» **Problem to solve**: This exercise calls for an exact copy of the listing, with no pictures kept.
**** Data in this exercise
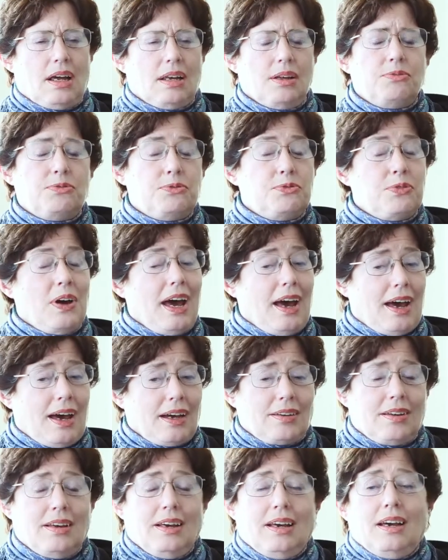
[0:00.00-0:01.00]
In
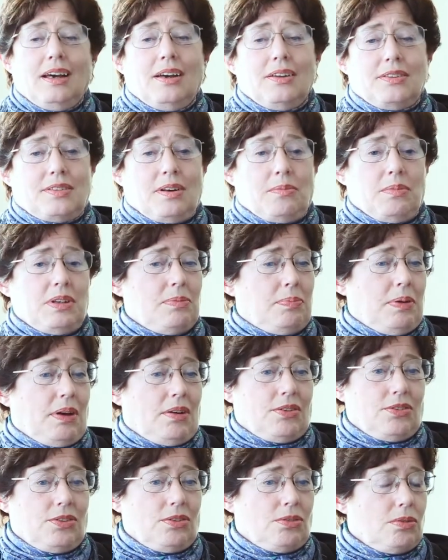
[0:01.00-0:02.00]
fact, some of the
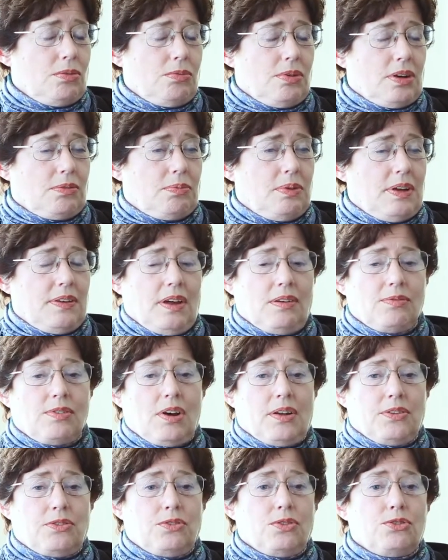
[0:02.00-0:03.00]
parishes we work with have
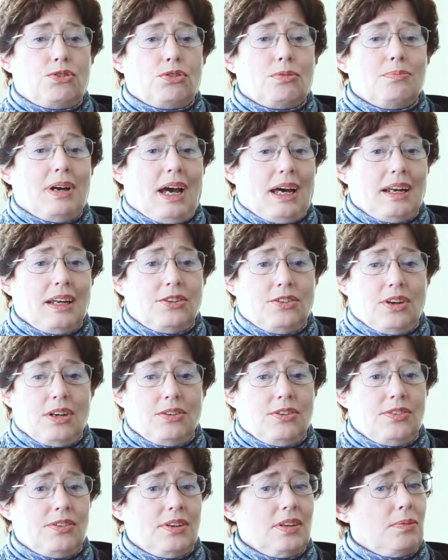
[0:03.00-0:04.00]
gone through dramatic
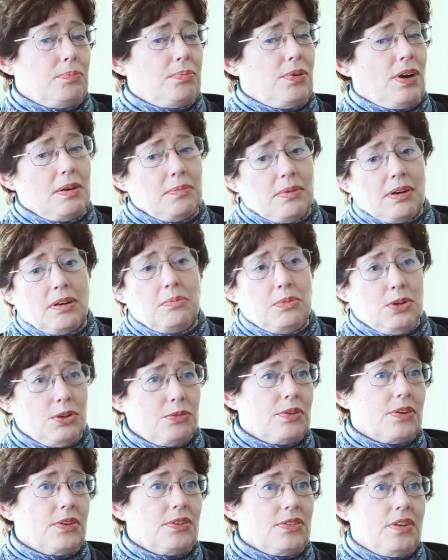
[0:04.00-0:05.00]
changes, and the primary
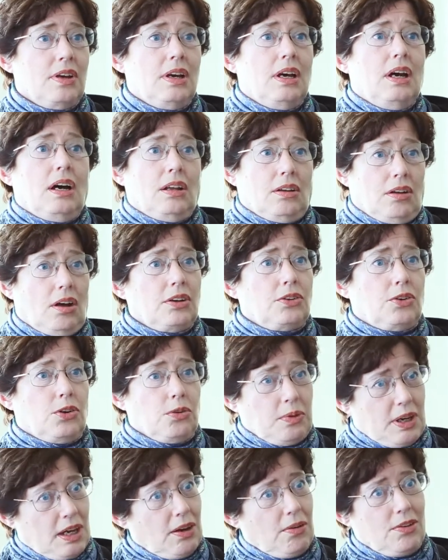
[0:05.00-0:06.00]
movers, long-term
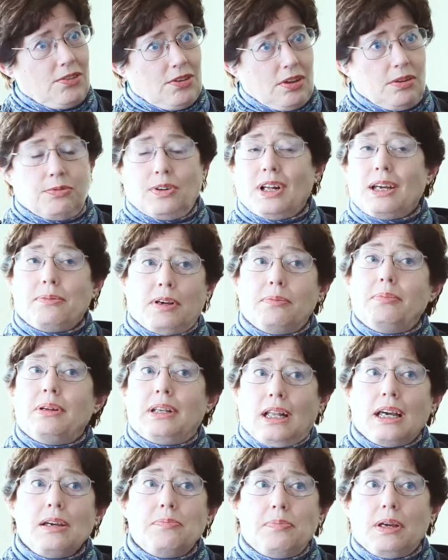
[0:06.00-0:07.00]
carriers of the flame, have been
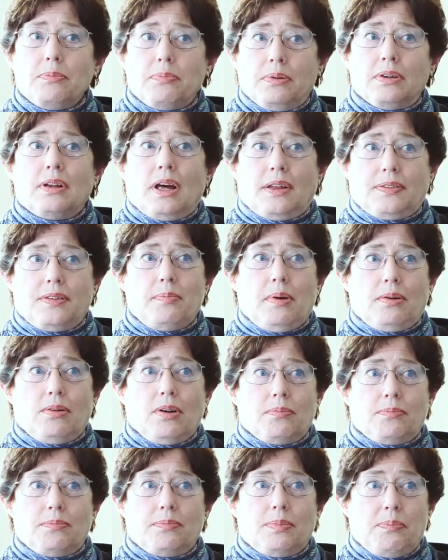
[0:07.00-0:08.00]
lay people, not the
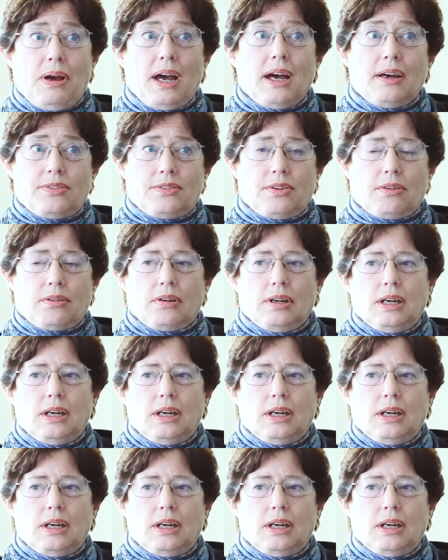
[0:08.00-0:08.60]
pastor.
********
» **The answer**:
[0:00.00-0:01.00]
In
[0:01.00-0:02.00]
fact, some of the
[0:02.00-0:03.00]
parishes we work with have
[0:03.00-0:04.00]
gone through dramatic
[0:04.00-0:05.00]
changes, and the primary
[0:05.00-0:06.00]
movers, long-term
[0:06.00-0:07.00]
carriers of the flame, have been
[0:07.00-0:08.00]
lay people, not the
[0:08.00-0:08.60]
pastor.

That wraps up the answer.